I don’t know about you, but this whole election doesn’t feel real to me. It feels unreal. Maybe even surreal.
So whenever I’m trying to make sense of it all, I inevitably start thinking about movies.
Listen to Aaron’s commentary.
Think about this:
In Donald Trump we have a candidate who is extremely wealthy. No experience in politics, but he’s very big in business – and the media, with “The Apprentice.” And he desperately wants attention. He wants to be loved. So he runs for office as a populist – even though he’s wealthy, he runs as a ‘man of the people’ – and he’s challenging a candidate who absolutely embodies the Establishment, someone who’s been in the game forever and might very possibly be corrupt. And for a little while it looks like he’s going to win – until he gets embroiled in a sex scandal, he gets called out in the papers over his treatment of women, and he ends up collapsing in the polls.
Now, I don’t know how this election is going to end – but I just, word for word, described the exact plot of “Citizen Kane.”
Did you notice that?
Exactly the same plot. With Hillary Clinton as Boss Jim Gettys, and I assume Mar-A-Lago as Xanadu.
(And I don’t know what Rosebud is, but I have some guesses.)
Is this the “Citizen Kane” election?
But no, that doesn’t explain it for me. Sure, yes, it’s a “Citizen Kane” election. But it’s more than that.
It’s an “Inside Out” election.
You remember the plot of “Inside Out,” right? We go inside the head of an 11-year-old girl, and it’s run by the five basic human emotions: Joy, Anger, Fear, Sadness and Disgust. One thing leads to another, Joy and Sadness get sucked out of the control room, and Fear, Anger and Disgust are left to try to run the show. And of course they fail spectacularly.
This year, 2016, is a real-life “Inside Out.” We are living through an election, we are living through a year, where Joy and Sadness have disappeared and all that’s left is Fear, and Anger, and Disgust. We have lost the ability to feel joy about positive, happy things.
And we’ve lost our sadness.
In the movie, Sadness turns out to be the most important thing, and I think it’s true this year as well. Sadness comes from empathy. Sadness comes from sympathizing with other people, feeling their pain as much as our own. Sadness is what allows us to think about other people, care about other people – and in thinking and caring about other people, Sadness allows us to realize that I am not the only person that matters. I don’t have all the answers. I don’t see every perspective. I am imperfect. I might be wrong.

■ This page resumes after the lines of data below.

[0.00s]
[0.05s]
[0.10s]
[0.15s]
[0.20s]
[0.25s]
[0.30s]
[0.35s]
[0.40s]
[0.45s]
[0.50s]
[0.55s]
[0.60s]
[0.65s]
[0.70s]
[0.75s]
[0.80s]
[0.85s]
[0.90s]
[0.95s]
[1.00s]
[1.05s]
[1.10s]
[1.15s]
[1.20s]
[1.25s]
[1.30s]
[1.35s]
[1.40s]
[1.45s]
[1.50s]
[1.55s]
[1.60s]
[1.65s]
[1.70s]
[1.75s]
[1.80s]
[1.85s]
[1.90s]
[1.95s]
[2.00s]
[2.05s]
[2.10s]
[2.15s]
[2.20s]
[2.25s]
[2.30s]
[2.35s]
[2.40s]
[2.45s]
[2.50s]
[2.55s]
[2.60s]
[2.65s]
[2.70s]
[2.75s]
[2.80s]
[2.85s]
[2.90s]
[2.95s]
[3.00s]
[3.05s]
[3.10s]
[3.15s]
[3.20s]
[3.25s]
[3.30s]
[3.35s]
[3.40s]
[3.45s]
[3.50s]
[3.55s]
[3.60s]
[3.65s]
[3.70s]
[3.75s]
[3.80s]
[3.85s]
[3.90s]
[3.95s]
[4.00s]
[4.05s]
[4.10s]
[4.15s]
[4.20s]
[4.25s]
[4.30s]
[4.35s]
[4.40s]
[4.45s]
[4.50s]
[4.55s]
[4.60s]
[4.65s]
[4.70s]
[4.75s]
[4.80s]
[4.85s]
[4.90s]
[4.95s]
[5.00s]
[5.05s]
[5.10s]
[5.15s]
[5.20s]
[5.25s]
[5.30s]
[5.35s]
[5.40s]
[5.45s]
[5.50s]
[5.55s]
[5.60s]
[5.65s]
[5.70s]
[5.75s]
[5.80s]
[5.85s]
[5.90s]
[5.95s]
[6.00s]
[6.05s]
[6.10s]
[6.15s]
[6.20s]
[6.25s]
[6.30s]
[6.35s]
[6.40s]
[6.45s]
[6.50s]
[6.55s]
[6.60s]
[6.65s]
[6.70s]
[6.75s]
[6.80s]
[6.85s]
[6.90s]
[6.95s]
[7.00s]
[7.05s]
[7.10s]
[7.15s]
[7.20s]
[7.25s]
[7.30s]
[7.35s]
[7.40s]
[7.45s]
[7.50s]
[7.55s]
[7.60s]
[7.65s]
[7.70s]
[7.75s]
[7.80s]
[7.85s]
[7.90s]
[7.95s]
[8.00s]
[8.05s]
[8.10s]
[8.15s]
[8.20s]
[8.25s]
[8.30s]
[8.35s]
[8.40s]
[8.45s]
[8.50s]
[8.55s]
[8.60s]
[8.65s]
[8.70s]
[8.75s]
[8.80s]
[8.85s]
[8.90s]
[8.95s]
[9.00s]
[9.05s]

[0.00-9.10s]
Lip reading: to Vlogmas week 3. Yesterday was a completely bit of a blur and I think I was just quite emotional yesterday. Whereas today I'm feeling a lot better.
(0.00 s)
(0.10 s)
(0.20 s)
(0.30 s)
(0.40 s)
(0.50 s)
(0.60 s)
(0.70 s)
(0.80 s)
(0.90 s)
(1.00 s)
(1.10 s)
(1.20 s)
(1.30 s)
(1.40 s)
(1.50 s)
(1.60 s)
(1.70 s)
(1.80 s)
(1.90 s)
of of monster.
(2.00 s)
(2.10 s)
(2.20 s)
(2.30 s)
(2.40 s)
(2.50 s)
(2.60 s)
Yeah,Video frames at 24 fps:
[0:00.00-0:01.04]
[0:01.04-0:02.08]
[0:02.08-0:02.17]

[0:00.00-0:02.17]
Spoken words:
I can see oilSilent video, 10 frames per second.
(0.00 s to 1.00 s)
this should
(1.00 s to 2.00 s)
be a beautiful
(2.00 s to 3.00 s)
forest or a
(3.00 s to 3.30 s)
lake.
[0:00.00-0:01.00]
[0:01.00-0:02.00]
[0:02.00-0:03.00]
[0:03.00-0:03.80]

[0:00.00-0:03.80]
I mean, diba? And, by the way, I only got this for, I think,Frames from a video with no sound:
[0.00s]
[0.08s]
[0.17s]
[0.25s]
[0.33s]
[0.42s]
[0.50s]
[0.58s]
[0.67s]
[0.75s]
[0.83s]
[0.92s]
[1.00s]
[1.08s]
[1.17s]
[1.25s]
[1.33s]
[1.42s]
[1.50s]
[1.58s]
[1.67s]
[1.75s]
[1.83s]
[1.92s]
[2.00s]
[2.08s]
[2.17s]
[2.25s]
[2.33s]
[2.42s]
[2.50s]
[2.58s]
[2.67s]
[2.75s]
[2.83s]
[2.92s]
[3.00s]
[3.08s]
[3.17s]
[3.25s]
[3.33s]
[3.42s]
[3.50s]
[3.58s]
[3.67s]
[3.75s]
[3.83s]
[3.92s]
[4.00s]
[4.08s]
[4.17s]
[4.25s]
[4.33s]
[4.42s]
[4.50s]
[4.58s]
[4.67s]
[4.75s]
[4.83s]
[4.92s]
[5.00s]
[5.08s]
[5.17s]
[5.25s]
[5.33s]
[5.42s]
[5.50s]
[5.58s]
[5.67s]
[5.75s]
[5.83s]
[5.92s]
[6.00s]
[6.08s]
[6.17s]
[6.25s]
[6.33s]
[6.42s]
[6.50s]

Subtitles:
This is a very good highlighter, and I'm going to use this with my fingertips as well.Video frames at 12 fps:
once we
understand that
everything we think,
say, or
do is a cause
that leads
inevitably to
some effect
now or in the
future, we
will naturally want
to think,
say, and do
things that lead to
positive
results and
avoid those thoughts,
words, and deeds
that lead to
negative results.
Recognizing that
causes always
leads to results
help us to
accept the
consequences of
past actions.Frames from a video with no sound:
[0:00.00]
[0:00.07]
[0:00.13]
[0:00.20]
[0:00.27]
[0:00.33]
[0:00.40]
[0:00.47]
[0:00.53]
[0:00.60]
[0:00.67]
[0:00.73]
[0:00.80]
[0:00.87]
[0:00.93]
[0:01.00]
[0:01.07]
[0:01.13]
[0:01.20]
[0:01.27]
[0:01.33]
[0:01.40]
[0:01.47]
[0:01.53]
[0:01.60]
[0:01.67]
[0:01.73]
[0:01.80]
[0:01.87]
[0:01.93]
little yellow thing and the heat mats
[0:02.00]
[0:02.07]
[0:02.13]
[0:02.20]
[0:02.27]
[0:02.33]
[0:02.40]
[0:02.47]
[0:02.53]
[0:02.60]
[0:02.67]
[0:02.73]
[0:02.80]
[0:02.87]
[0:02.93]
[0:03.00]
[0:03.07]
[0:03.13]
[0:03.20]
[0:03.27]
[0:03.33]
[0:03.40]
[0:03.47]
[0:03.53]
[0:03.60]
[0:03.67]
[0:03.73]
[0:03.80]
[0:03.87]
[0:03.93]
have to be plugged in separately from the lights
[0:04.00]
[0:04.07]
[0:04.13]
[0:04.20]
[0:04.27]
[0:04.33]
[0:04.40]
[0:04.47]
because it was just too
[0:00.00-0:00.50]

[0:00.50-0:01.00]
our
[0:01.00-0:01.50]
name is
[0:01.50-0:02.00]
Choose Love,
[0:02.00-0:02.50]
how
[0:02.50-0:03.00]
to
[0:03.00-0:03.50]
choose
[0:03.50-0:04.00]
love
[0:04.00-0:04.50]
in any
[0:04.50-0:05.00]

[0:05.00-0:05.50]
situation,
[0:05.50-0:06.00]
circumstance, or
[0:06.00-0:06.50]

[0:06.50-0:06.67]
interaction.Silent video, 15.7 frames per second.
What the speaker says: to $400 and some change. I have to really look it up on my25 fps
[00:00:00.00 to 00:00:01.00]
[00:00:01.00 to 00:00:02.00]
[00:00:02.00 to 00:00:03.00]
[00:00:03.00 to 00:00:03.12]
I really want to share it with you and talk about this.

But we’ve lost our Sadness.
And so we’ve lost our ability to recognize those things about ourselves.
When we see someone who disagrees with us, someone who takes a different side, we don’t react with sympathy. We throw up defenses. We don’t react with Sadness. We react with Fear, and Anger, and Disgust. When good things happen to other people, we don’t feel Joy. We feel Anger that they didn’t happen to us. When good things happen to us, we don’t feel Joy. We feel Fear that we might lose them. And we’re suspicious of everyone who’s Not Us, because we have no sympathy for them – we see them only as threats. We feel Fear. Donald Trump is famous for ending all his tweets with the word “Sad!” But he doesn’t really mean “sad.” He doesn’t want us to feel “sad” when we read those tweets. He wants us to feel mad. We know this.
This is an “Inside Out” election. Joy and Sadness have disappeared, and we have to get them back. How do we get them back?
It may be – just like in the movie – that we have to stop hanging on to our childhoods. Forget the past, let it go, and move on.
Maybe that’s too simple.
But that’s the question we have to answer. No matter what happens in the next week, no matter what happens after that – if we don’t get our Joy and Sadness back, it’s going to be a long winter.
So let’s think about that question. Maybe together we can find the answer.